The fertilizer is designed to provide N, P, K and trace minerals, as well as provide calcium that improves soil structure. Solomon’s recipe calls for Seedmeal, Kelp Meal, Agricultural lime, dolomite lime, and Gypsum. There are some substitutions you can make for the kelp meal (it’s expensive) and you can add blood meal as a higher nitrogen option.

I made some of my own changes to the recipe because I know a little about the soil here in Davis and some of the ingredients Steve calls for, namely the dolomite lime, seem unnecessary or even downright dangerous for our soil. The soil here on the Westside of the Sacramento Valley, unlike most of the rest of the world, is very high in Magnesium, almost dangerously high so it didn’t seem like a good idea to add the dolomite lime which is Calcium and Magnesium Carbonate. I opted to eliminate the agricultural lime, calcium carbonate, too because it raises soil pH, and the pH of the soil here is already neutral to High. I do however want the benefit to my soil structure of adding calcium, so I subbed gypsum, which is basically pH neutral, in the mix, and reduced the overall quantity of lime since our ground tends to be salty. Check out the gypsum bag where it says "works like millions of tiny hoes."



Marion's Organic Fertilizer Recipe for High pH Soils

4 parts soy bean meal

1/2 Part Gypsum

1 Part Kelp Meal or rock phosphate or bonemeal or high phosphate bat guano or basalt dust

For a higher nitrogen option, best for leafy green veggies in spring, replace one part of the seedmeal with bloodmeal or fishmeal

Mix all ingredients together in a large rodent proof container. Note that measurements are by volume, not by weight.

Application:

Preplanting: Broadcast 4-6 quarts of fertilizer on each 100 square feed of bed space and cultivate in. During the growing season you may want to side dress heavy feeding vegetables with a small amount of fertilizer every few weeks. Use a total of about 4-6 quarts over the growing season for side dressing your high demand veggies.

The seedmeal I ordered from my local feed store, I bought soybean meal and it was $16.95 for a forty pound bag. It is the byproduct of soybean oil extraction and it is usually fed to cattle. Maybe if Obama ends stupid crop subsidies it won’t be so cheap in the future, but for now I’m going to use it’s cheapness to my advantage and feed it to my plants for a Nitrogen Boost.

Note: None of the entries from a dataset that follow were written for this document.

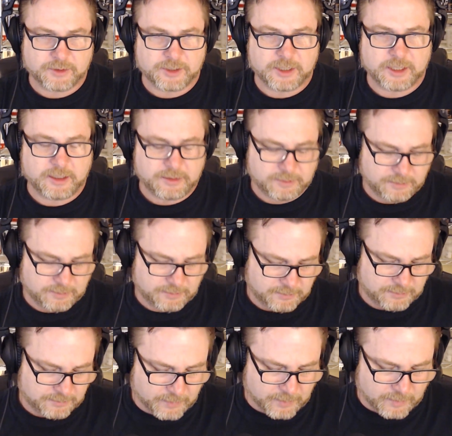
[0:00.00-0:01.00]
Croissant.
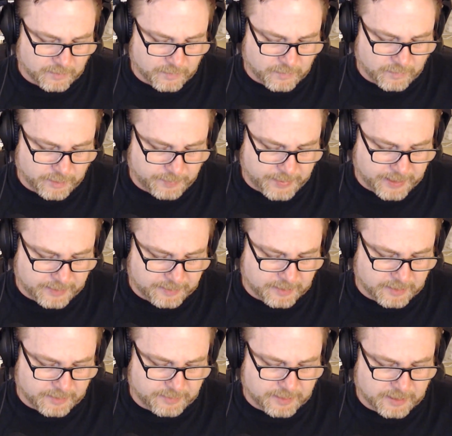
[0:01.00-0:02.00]
What about
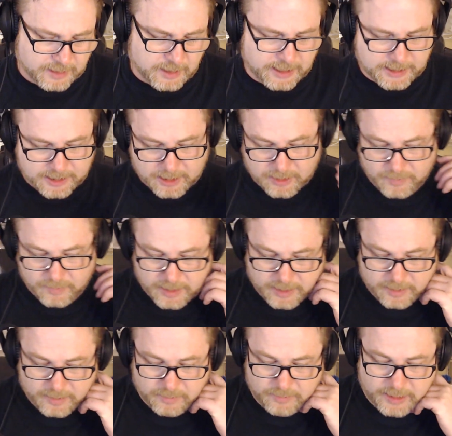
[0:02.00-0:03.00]
the glazed
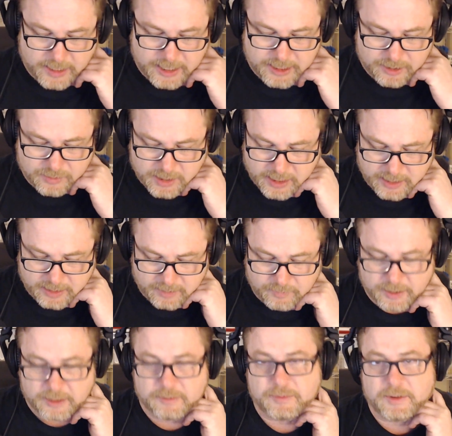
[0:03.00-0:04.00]
donut or the angel cake?
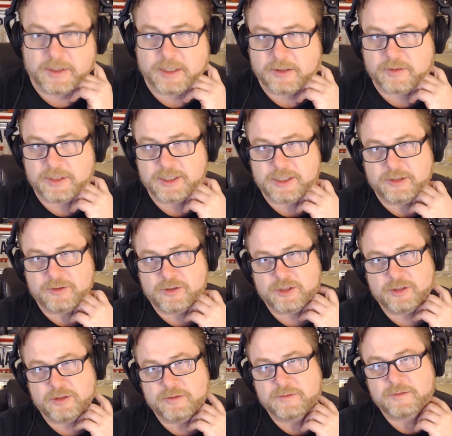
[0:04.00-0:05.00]
We need to increase those
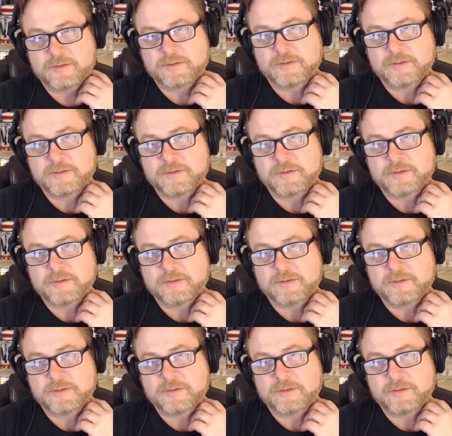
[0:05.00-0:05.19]
too.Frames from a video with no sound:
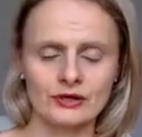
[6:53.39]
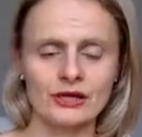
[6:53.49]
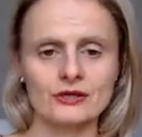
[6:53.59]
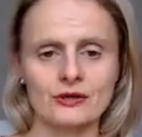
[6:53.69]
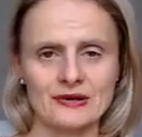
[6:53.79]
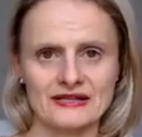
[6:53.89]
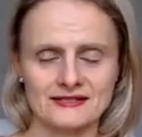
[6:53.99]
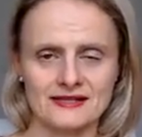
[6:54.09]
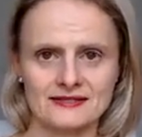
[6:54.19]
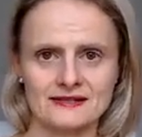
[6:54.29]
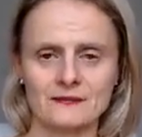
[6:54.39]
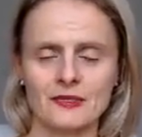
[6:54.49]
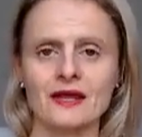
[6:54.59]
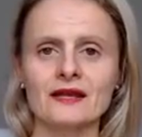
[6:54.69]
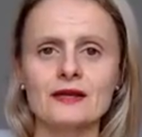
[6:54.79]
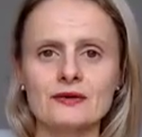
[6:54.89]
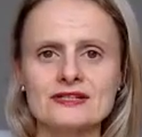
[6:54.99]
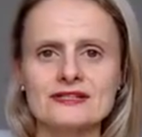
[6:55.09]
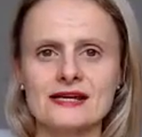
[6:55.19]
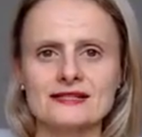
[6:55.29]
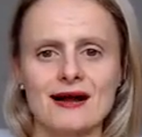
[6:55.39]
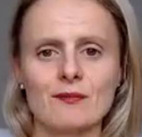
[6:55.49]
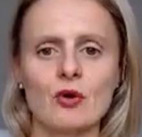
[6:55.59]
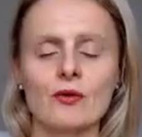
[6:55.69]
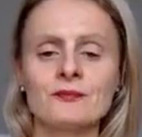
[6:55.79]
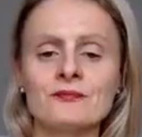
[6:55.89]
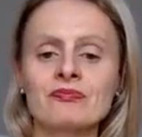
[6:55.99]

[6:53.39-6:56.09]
in your business. And here's the example.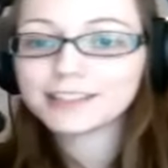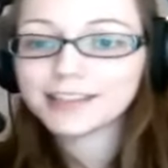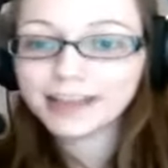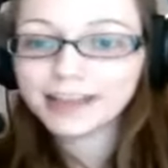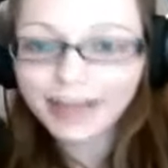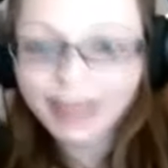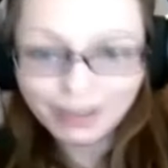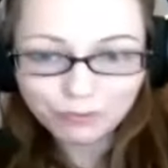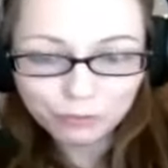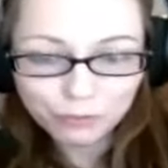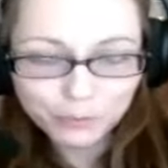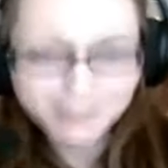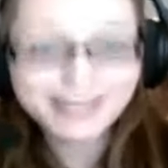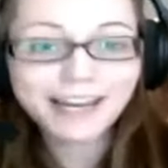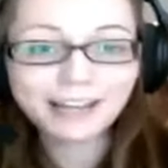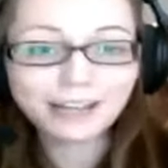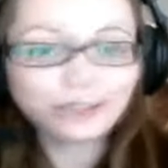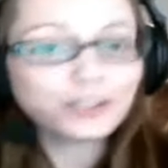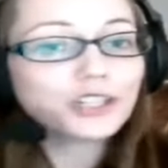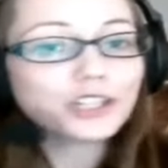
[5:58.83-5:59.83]
It's got to have a
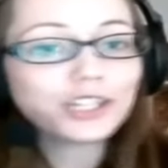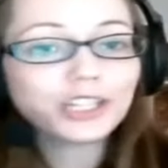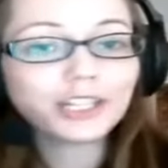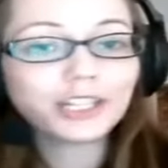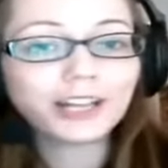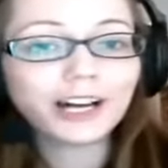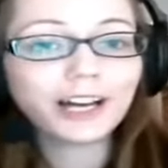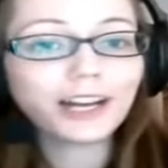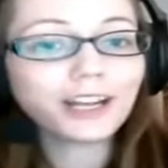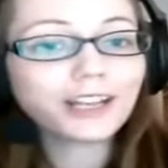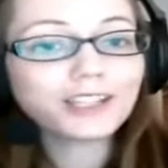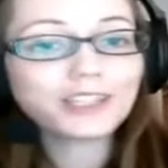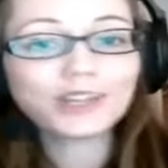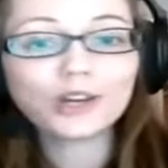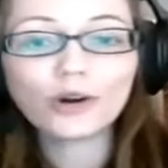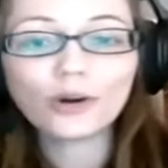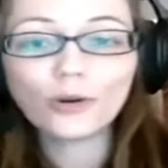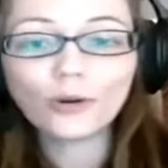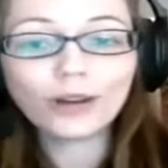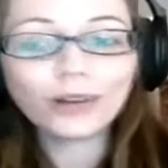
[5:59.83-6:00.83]
metallic sheen on it.
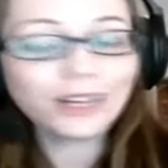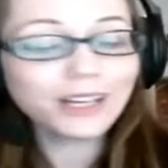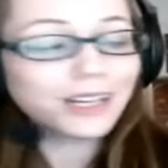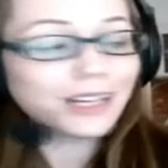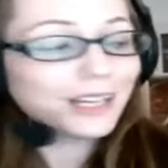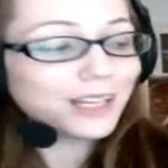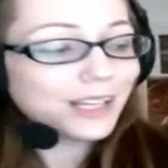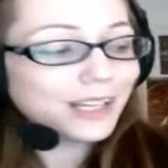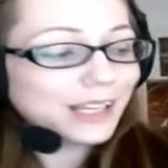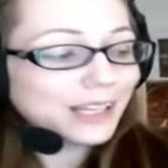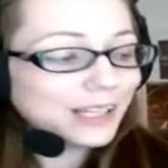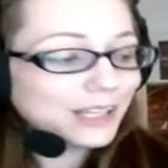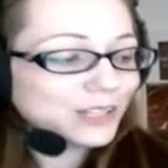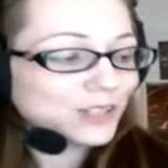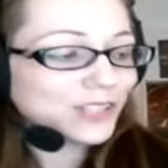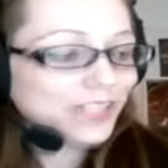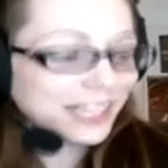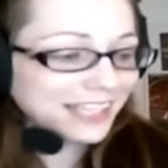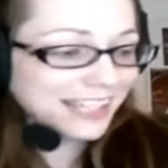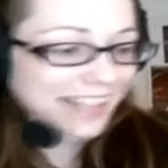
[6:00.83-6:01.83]
So
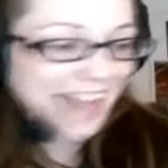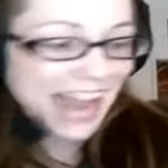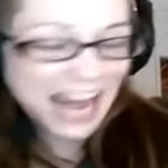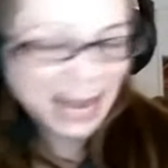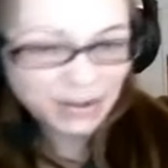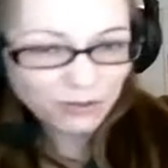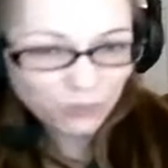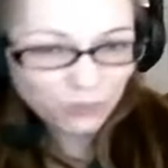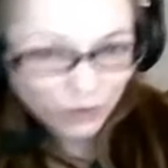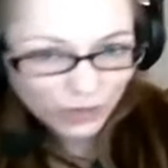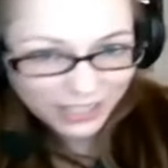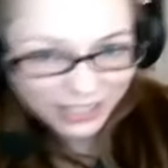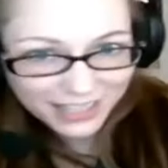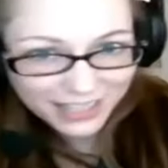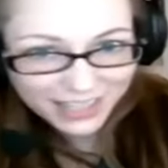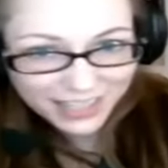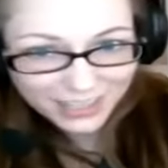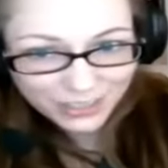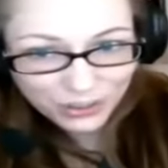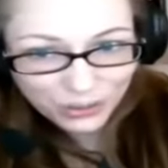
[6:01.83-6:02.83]
this was like the eight forty-nine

The Kelp Meal I bought at Sparetime Supply in Willits, CA where my Brother in law works. I forget how much I spent on it, but it was pricey. The Gypsum came from the local hardware store and was cheap. You can buy any of the ingredients except for the seedmeal from Peaceful Valley.

I mixed the three ingredients together in a metal garbage can (varmints like to eat soybean meal as much as plants do) and Voila! a garbage can full of powdered organic fertilizer, just like the stuff at the hardware store only much, much cheaper. I figure the whole can full cost me around $40, that’s the price of two little boxes of the stuff at Ace.

I applied the fertilizer, fudging the rate a little bit, and cultivated it in to the first couple inches of soil just before a rainstorm hit. Now, a week and a lot of rain later, the plants are looking much better!